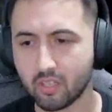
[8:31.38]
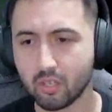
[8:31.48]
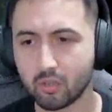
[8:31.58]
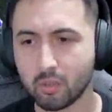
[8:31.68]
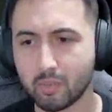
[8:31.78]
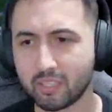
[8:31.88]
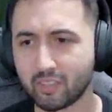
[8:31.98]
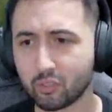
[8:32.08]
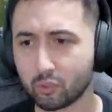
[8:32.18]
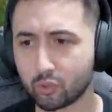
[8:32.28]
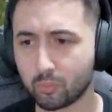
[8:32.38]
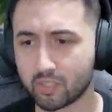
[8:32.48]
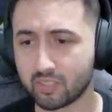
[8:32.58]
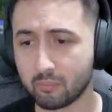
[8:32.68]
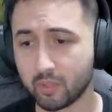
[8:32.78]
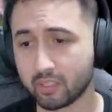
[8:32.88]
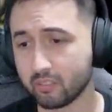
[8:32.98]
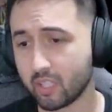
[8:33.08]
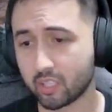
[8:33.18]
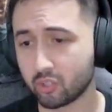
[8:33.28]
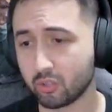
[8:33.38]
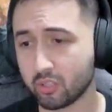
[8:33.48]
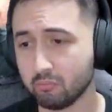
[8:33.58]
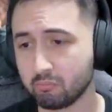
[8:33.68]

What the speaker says: You might even do super sampling, actually.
--- --- ---
→ The problem
Please print the records above once more, word for word, omitting all pictures.

→ Written reply
[8:31.38]
[8:31.48]
[8:31.58]
[8:31.68]
[8:31.78]
[8:31.88]
[8:31.98]
[8:32.08]
[8:32.18]
[8:32.28]
[8:32.38]
[8:32.48]
[8:32.58]
[8:32.68]
[8:32.78]
[8:32.88]
[8:32.98]
[8:33.08]
[8:33.18]
[8:33.28]
[8:33.38]
[8:33.48]
[8:33.58]
[8:33.68]

What the speaker says: You might even do super sampling, actually.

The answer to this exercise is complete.